Re: [RFC PATCH 1/2] errseq: split the SEEN flag into two new flags

From: NeilBrown <neilb@suse.de>
To: Jeff Layton <jlayton@kernel.org>,
	Amir Goldstein <amir73il@gmail.com>,
	Sargun Dhillon <sargun@sargun.me>
Cc: Miklos Szeredi <miklos@szeredi.hu>,
	Vivek Goyal <vgoyal@redhat.com>,
	overlayfs <linux-unionfs@vger.kernel.org>,
	Linux FS-devel Mailing List <linux-fsdevel@vger.kernel.org>,
	Matthew Wilcox <willy@infradead.org>, NeilBrown <neilb@suse.com>,
	Jan Kara <jack@suse.cz>
Subject: Re: [RFC PATCH 1/2] errseq: split the SEEN flag into two new flags
Date: Mon, 14 Dec 2020 10:35:56 +1100	[thread overview]
Message-ID: <87ft49jn37.fsf@notabene.neil.brown.name> (raw)
In-Reply-To: <20201213132713.66864-2-jlayton@kernel.org>

[-- Attachment #1: Type: text/plain, Size: 6688 bytes --]

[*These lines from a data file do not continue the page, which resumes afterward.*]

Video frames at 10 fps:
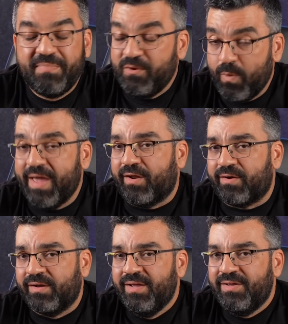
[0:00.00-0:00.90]
beware,
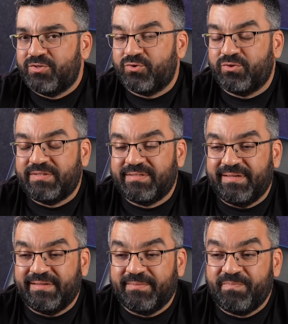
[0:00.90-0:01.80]
should
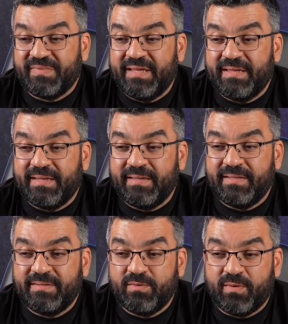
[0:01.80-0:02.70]
um,
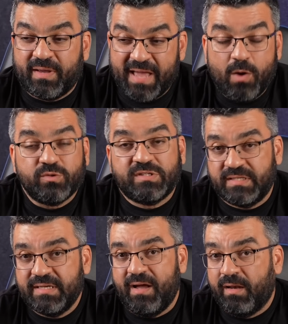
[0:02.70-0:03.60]
uh,
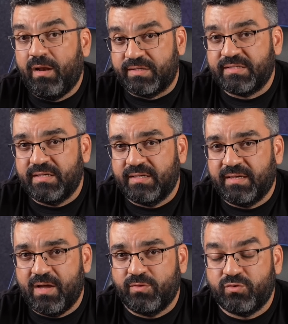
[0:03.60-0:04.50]
count a lot
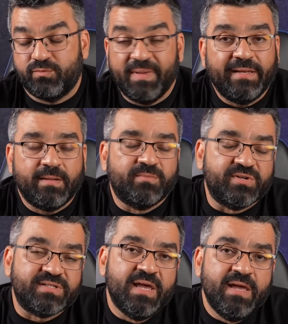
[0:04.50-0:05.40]
count too many
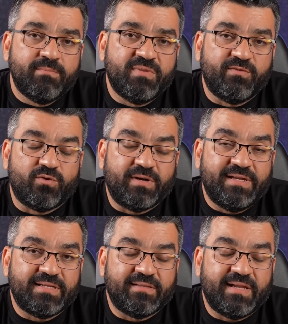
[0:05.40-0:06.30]
numbers before
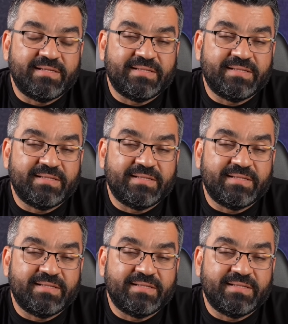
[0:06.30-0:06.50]
releasing the next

On Sun, Dec 13 2020, Jeff Layton wrote:

> Overlayfs's volatile mounts want to be able to sample an error for
> their own purposes, without preventing a later opener from potentially
> seeing the error.
>
> The original reason for the SEEN flag was to make it so that we didn't
> need to increment the counter if nothing had observed the latest value
> and the error was the same. Eventually, a regression was reported in
> the errseq_t conversion, and we fixed that by using the SEEN flag to
> also mean that the error had been reported to userland at least once
> somewhere.
>
> Those are two different states, however. If we instead take a second
> flag bit from the counter, we can track these two things separately,
> and accomodate the overlayfs volatile mount use-case.
>
> Add a new MUSTINC flag that indicates that the counter must be
> incremented the next time an error is set, and rework the errseq
> functions to set and clear that flag whenever the SEEN bit is set or
> cleared.
>
> Test only for the MUSTINC bit when deciding whether to increment the
> counter and only for the SEEN bit when deciding what to return in
> errseq_sample.
>
> Add a new errseq_peek function to allow for the overlayfs use-case.
> This just grabs the latest counter and sets the MUSTINC bit, leaving
> the SEEN bit untouched.
>
> Signed-off-by: Jeff Layton <jlayton@kernel.org>
> ---
>  include/linux/errseq.h |  2 ++
>  lib/errseq.c           | 64 ++++++++++++++++++++++++++++++++++--------
>  2 files changed, 55 insertions(+), 11 deletions(-)
>
> diff --git a/include/linux/errseq.h b/include/linux/errseq.h
> index fc2777770768..6d4b9bc629ac 100644
> --- a/include/linux/errseq.h
> +++ b/include/linux/errseq.h
> @@ -9,6 +9,8 @@ typedef u32	errseq_t;
>  
>  errseq_t errseq_set(errseq_t *eseq, int err);
>  errseq_t errseq_sample(errseq_t *eseq);
> +errseq_t errseq_peek(errseq_t *eseq);
> +errseq_t errseq_sample_advance(errseq_t *eseq);
>  int errseq_check(errseq_t *eseq, errseq_t since);
>  int errseq_check_and_advance(errseq_t *eseq, errseq_t *since);
>  #endif
> diff --git a/lib/errseq.c b/lib/errseq.c
> index 81f9e33aa7e7..5cc830f0361b 100644
> --- a/lib/errseq.c
> +++ b/lib/errseq.c
> @@ -38,8 +38,11 @@
>  /* This bit is used as a flag to indicate whether the value has been seen */
>  #define ERRSEQ_SEEN		(1 << ERRSEQ_SHIFT)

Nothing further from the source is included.